Ahora es momento de retroceder en la historia y retomar la premisa sobre los gastos que afrontar cuando alguien cercano muere. Ante esto surge otro interrogante: ¿Cómo hacen quienes no pueden pagarlo? Si bien hay subsidios gubernamentales, éstos no cubren a todos los individuos y, aunque los cementerios públicos por ley deben brindar ciertos servicios gratuitos, hay otras partes del procedimiento que quedan fuera de la intervención estatal como, por ejemplo, el espacio para velar a una persona y hasta el cajón donde lo harán.
Frente al problema surgió una solución: la colaboración comunitaria. Cuando faltan fondos, Carolina pone manos a la obra. Le avisan que una familia necesita ayuda, levanta el teléfono y llama a los cocheros conocidos. Averigua lo que cubren y lo que falta. Corta, vuelve a marcar pero esta vez a sus amigas.
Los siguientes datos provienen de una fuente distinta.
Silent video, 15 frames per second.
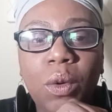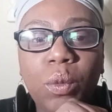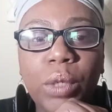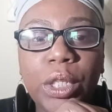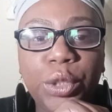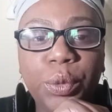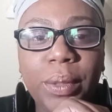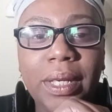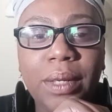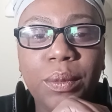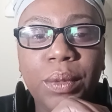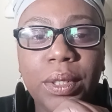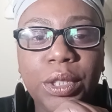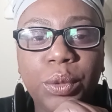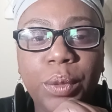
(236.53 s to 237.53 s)
which we
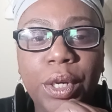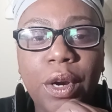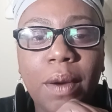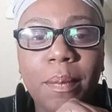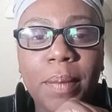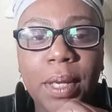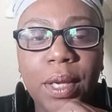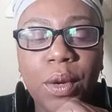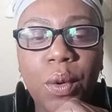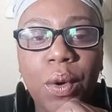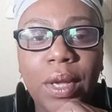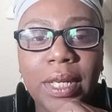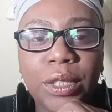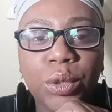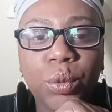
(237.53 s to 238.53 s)
are big
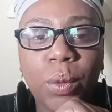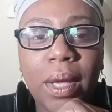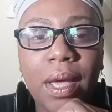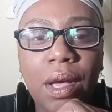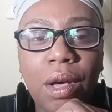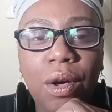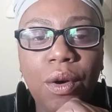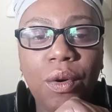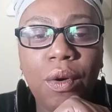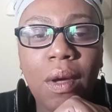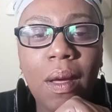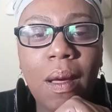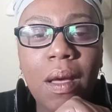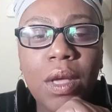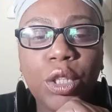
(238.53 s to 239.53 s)
on as well.
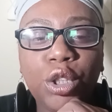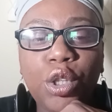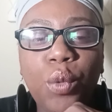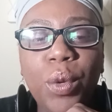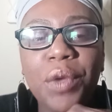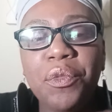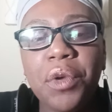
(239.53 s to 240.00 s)
So we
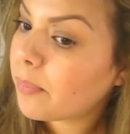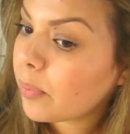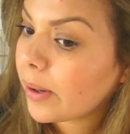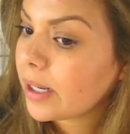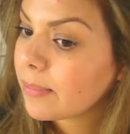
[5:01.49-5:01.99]

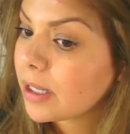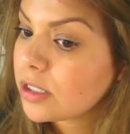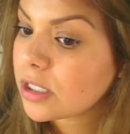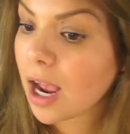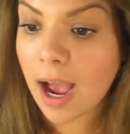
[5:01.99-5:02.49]
Pretty
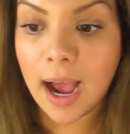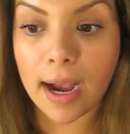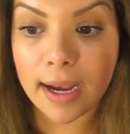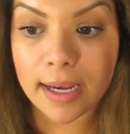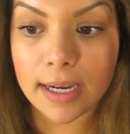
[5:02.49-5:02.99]
much,
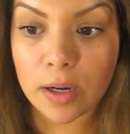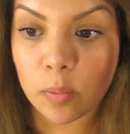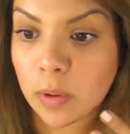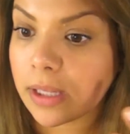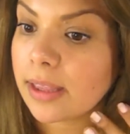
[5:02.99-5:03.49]
I
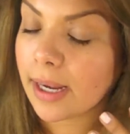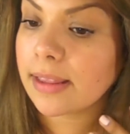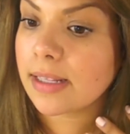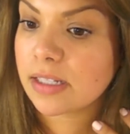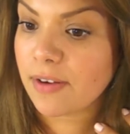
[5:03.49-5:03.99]
really like this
Las que pueden, salen a recorrer el barrio durante horas y pasan casa por casa con una cajita pidiendo plata para el entierro de un vecino. Las que no, organizan bingos y rifas virtuales. “Cada una ayuda desde donde puede”, remarca.
Así Carolina, a pura fuerza de voluntad, moviliza a todo un barrio que en su mayoría empatiza con la causa que ella defiende aunque en muchos casos no conozcan a la persona fallecida. “La gente siempre colabora. Son los que menos tienen los que más ayudan”, resume.
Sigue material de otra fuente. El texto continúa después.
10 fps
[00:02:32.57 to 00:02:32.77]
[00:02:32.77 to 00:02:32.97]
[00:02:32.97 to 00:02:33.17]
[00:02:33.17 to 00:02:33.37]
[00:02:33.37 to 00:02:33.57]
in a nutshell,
La historia que más conmovió a Carolina en el barrio
Carolina es de esas personas que nutre a los demás, que intenta proteger a los desfavorecidos sea como sea, sin ceder ni un centímetro. Pero toda esa ternura y dedicación tiene un precio. Cuando uno abre su corazón a otro siempre corre el riesgo de salir herido y eso le pasó con un niño que conoció en el barrio.
Alex tenía 9 años y estaba enfermo de cáncer. Ella iba casi todos los días a verlo, le llevaba juguetes, ropa y libros para pintar. Habían logrado juntar el dinero necesario para cubrir su tratamiento y ya estaban organizando los festejos para celebrar que se había librado de la enfermedad, cuando su diagnóstico dio un giro inesperado. Una gastroenterocolitis debilitó sus defensas y, al poco tiempo, murió.
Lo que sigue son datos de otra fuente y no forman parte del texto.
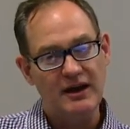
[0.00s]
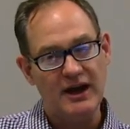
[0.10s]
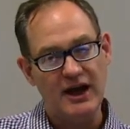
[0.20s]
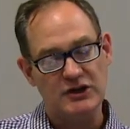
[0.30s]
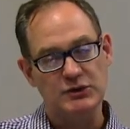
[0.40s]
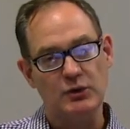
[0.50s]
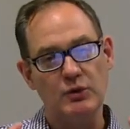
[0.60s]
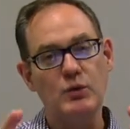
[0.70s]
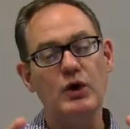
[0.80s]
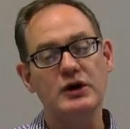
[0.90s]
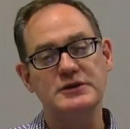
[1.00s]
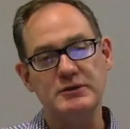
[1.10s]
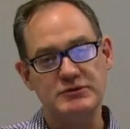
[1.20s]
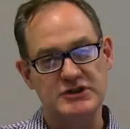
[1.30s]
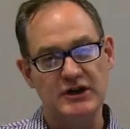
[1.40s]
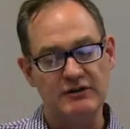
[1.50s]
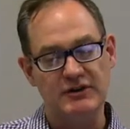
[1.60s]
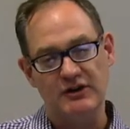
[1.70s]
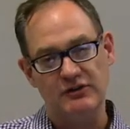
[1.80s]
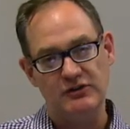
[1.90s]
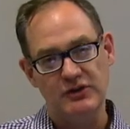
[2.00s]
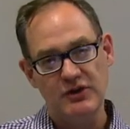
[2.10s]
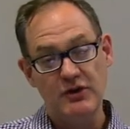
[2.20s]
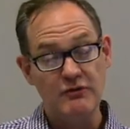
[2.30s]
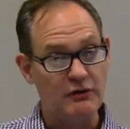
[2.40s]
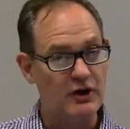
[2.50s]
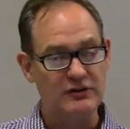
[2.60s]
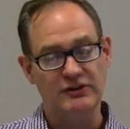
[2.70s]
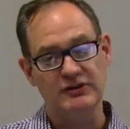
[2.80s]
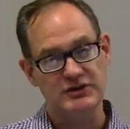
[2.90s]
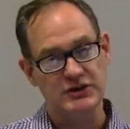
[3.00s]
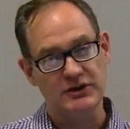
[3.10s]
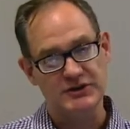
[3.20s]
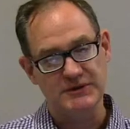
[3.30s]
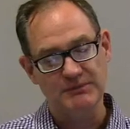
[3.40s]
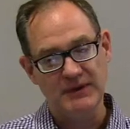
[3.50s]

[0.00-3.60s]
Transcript: actual worship service for us as a church.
“Él siempre me decía ‘me gusta tu sonrisa, me encanta cuando reís, no cuando estás enojada’”, recuerda con nostalgia. Y agrega, atravesada por el dolor de la pérdida: “Me marcó y siempre lo tengo muy presente”.
Lejos de haberla detenido, la muerte de Alex la impulsó a seguir luchando por las causas que cree justas. Detrás de ella hay un ejército de amigos y vecinos que decidieron seguir sus pasos. “Empiezan a hacer propio el querer ayudar. Hay chicos de 11 o 12 años que, cuando murió Alex, salían a vender bizcochuelo o gelatina porque ellos también querían aportar algo”, recuerda.
¿Qué se esconde detrás de tanta caridad?
Hay una pregunta que Carolina escucha y, de alguna manera, la ofende: “¿Por qué lo hacés? ¿Alguien te da algo a cambio?”. Su respuesta es tajante y no admite doble lectura: “Nadie me obliga ni me exige”.
Ella, frente al mismo cuestionamiento, dio dos respuestas diferentes pero ambas lo suficientemente valiosas como para ganarse un lugar entre estos párrafos.
“Yo pienso que el día de mañana si no estoy y quedan mis hijos, que por los menos de 200 personas que ayudé, una pase un día a preguntar cómo están. Por lo menos eso es lo que uno espera, no es el pago monetario. Nunca lo pido tampoco”, explica.
Su última razón, la que encierra la verdadera esencia de por qué hace lo que hace, es quizás la más motivadora: “Siempre trato de que el otro aprenda a tener un poco más de humildad y de empatía, que es lo que hoy en día hace falta”.